|Summary:||Speeding up render on Alpha with MVI instructions|
|Product:||pixman||Reporter:||Falk Hueffner <falk>|
|Component:||pixman||Assignee:||Xorg Project Team <xorg-team>|
|Status:||RESOLVED NOTABUG||QA Contact:||Xorg Project Team <xorg-team>|
|Priority:||high||CC:||ajax, mattst88, roland.mainz|
|i915 platform:||i915 features:|
|Attachments:||Patch for using MVI instructions in rendering|
Description Falk Hueffner 2005-01-22 13:11:17 UTC
This is a patch to use special instructions on the Alpha architecture to speed up rendering operations. It is based on the similar works for i386 using MMX instructions (Bug 839). Instead of modifying fbmmx.c, I chose to reimplement mmintrin.h for Alpha. This should already give noticeably better code for most cases. The patch is not quite finished, but I was hoping to get some feedback. In particular, is there any documentation on the functions in fbmmx.c? For example about expected alignment of arguments? I'm currently running into unaligned accesses for example in fbCompositeSrcAdd_8888x8888mmx. Apparently i386 does not care, but on the Alpha architecture, this incurs a trap to the OS, which is why this patch doesn't really speed anything up yet...
Comment 1 Falk Hueffner 2005-01-22 13:12:58 UTC
Created attachment 1737 [details] [review] Patch for using MVI instructions in rendering
Comment 2 Søren Sandmann Pedersen 2005-01-22 16:43:22 UTC
i386 does not "not care" about unaligned access. They don't generate traps, but they are much slower than aligned accesses. The code in fbCompositeSrcAdd_8888x8888mmx() assumes that the drawables are aligned on 4 byte boundaries. Since the drawables are 32 bits per pixel, anything else would be insane. Are you seeing drawables that are aligned on a 16 bit boundary?

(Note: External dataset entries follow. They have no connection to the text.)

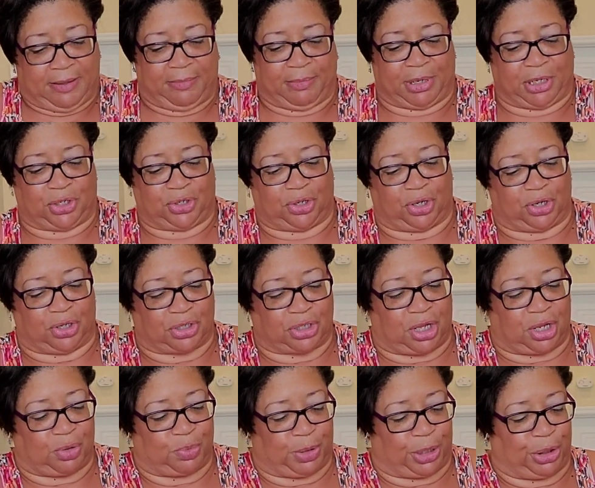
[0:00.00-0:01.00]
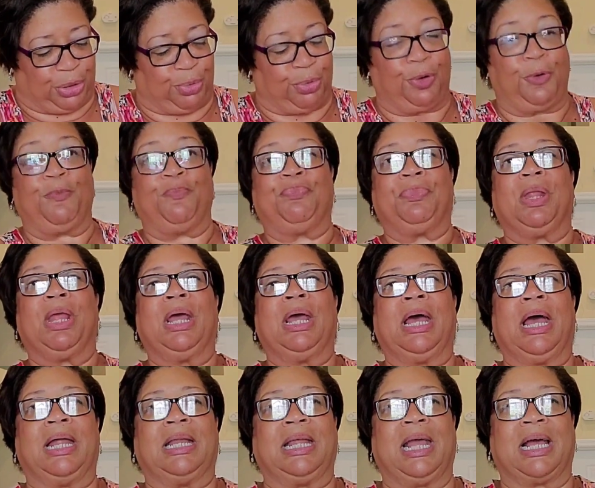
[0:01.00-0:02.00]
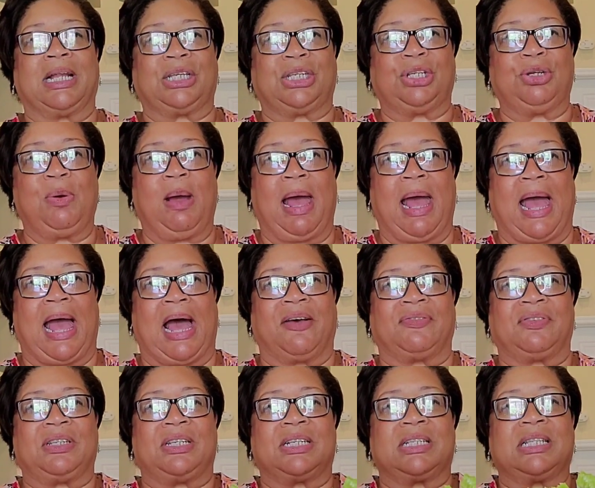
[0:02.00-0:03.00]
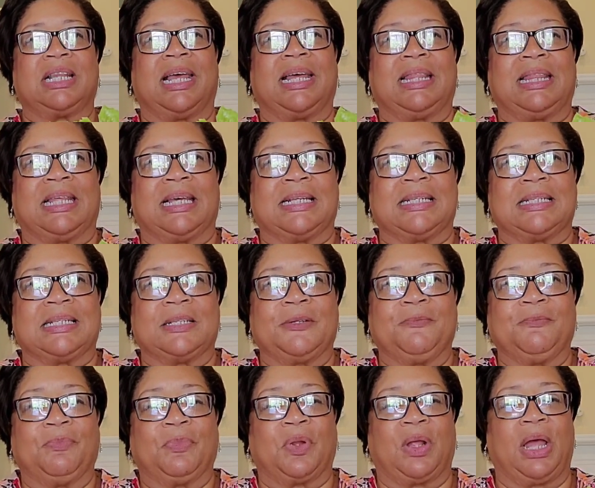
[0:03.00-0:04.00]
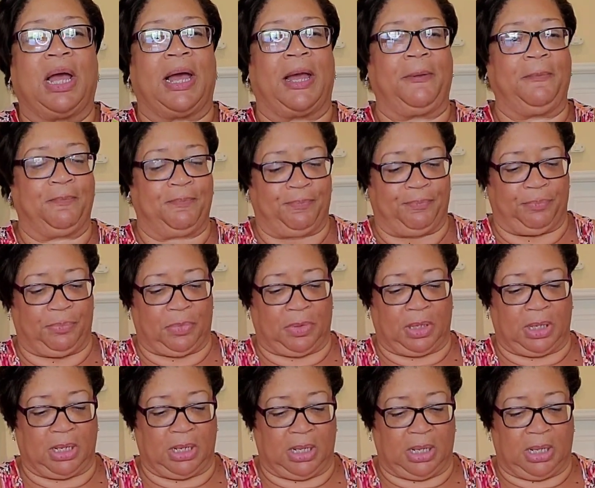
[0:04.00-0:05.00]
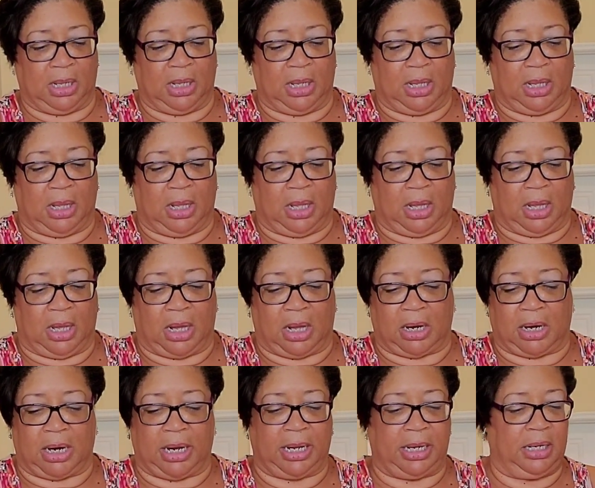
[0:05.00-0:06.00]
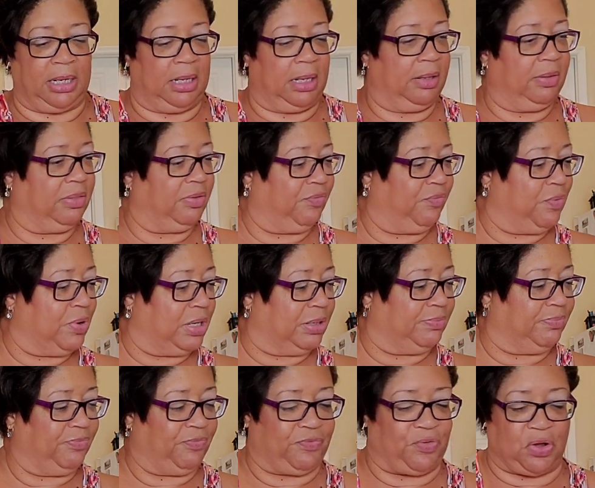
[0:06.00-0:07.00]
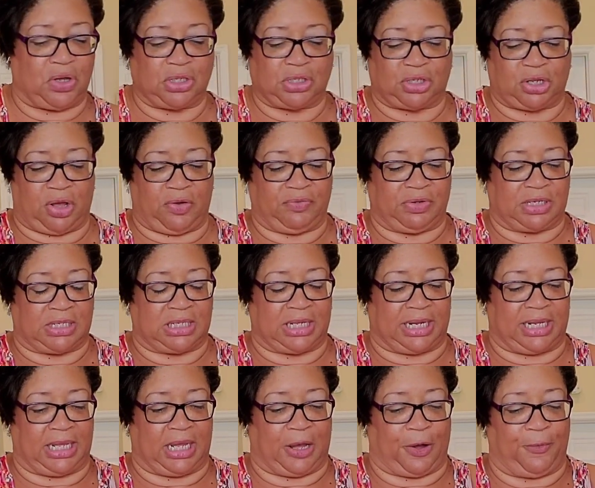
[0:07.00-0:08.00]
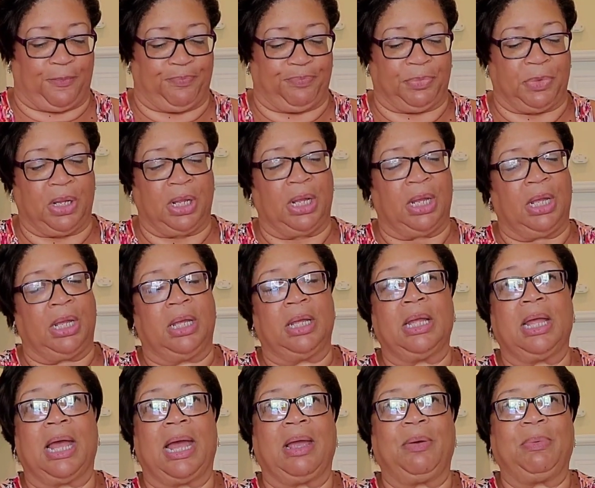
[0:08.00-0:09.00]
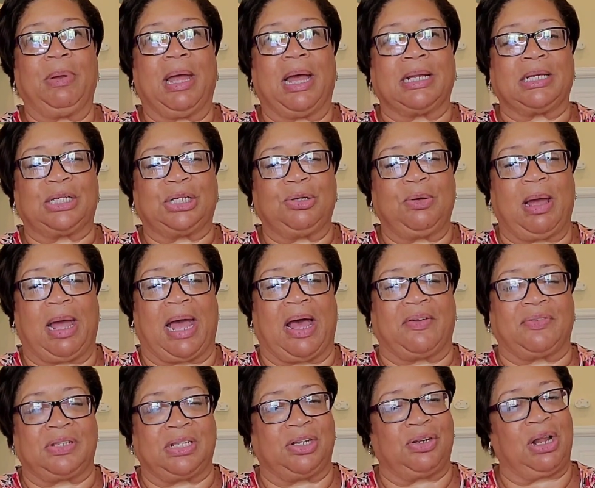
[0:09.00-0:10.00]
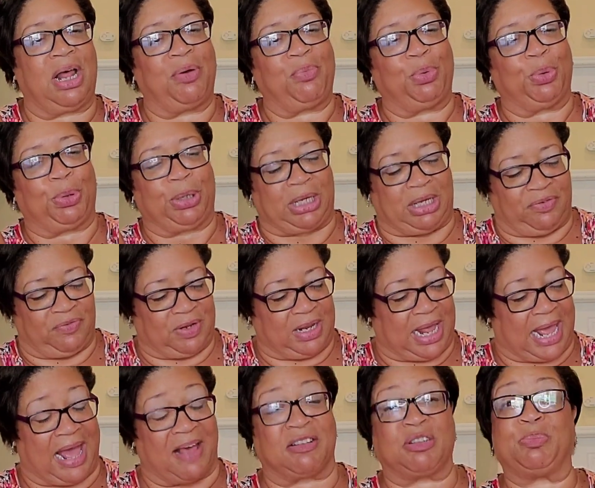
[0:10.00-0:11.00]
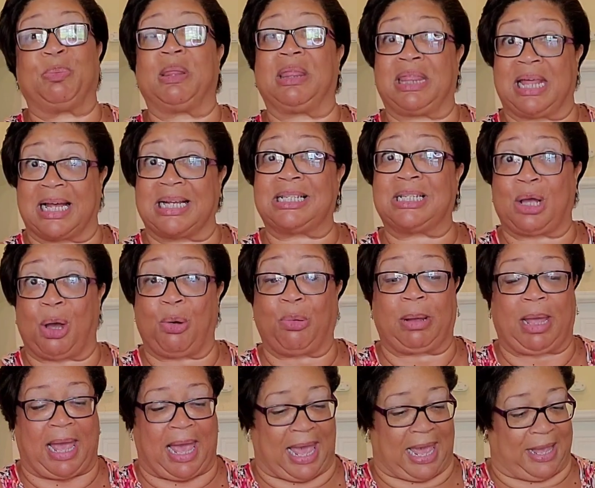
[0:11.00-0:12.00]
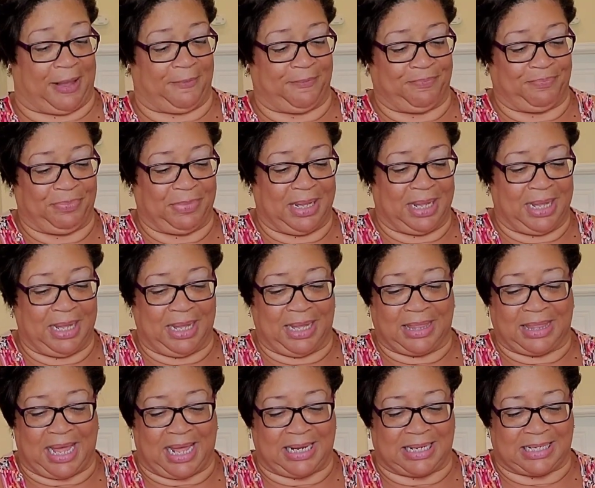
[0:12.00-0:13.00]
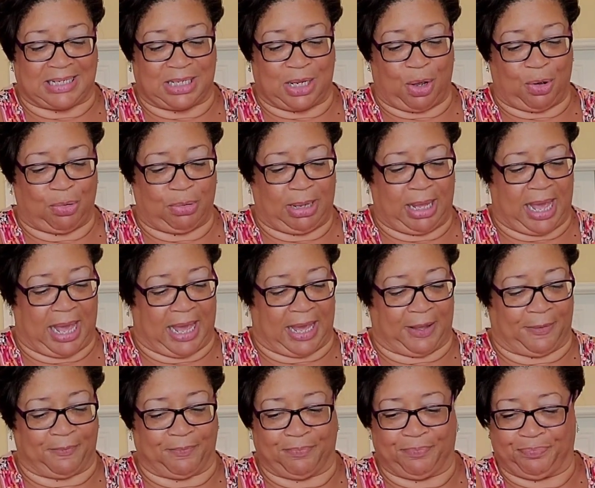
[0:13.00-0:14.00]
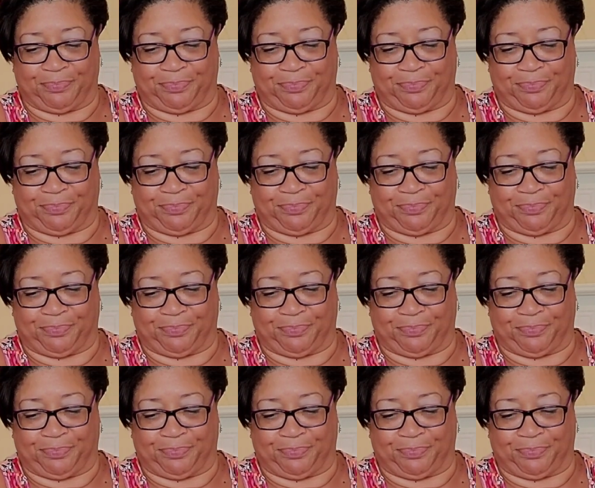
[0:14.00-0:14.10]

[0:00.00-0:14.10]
make sure it goes all the way through. And you got 2 halves, just like this. Okay, all right, if one falls off, just let it go. Okay, we got 2 halves, and they're not real even halves, but that's okay. That is okay.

Comment 3 Falk Hueffner 2005-01-23 13:34:51 UTC
(In reply to comment #2) > i386 does not "not care" about unaligned access. They don't generate traps, but > they are much slower than aligned accesses. The code in > fbCompositeSrcAdd_8888x8888mmx() assumes that the drawables are aligned on 4 > byte boundaries. Since the drawables are 32 bits per pixel, anything else would > be insane. > > Are you seeing drawables that are aligned on a 16 bit boundary? No. However, it happens frequently that src and dst aren't co-aligned, that is, while (w && (unsigned long)dst & 7) will make dst 8-byte-aligned, but (src % 8) == 4. Is it possible to somehow ensure co-alignment? Otherwise, I would have to compensate for this in the source (and that would probably also be helpful for i386, depending on how slow unaligned accesses there really are...)
Comment 4 Daniel Stone 2007-02-27 01:25:12 UTC
Sorry about the phenomenal bug spam, guys. Adding xorg-team@ to the QA contact so bugs don't get lost in future.
Comment 5 Matt Turner 2009-01-31 10:11:13 UTC
I've been playing with implementing Alpha fast paths for pixman, but writing code using MVI instructions is very difficult as MVI is very limited. Basic operations such as addition need to be simulated. To compound this, MVI instructions have a latency of 3 on EV6, which is awful (only a latency of 2 on PCA56) so to get good performance on both platforms separate code paths need to be written for each to reduce stalling. Nothing to show yet. May not be worthwhile at all.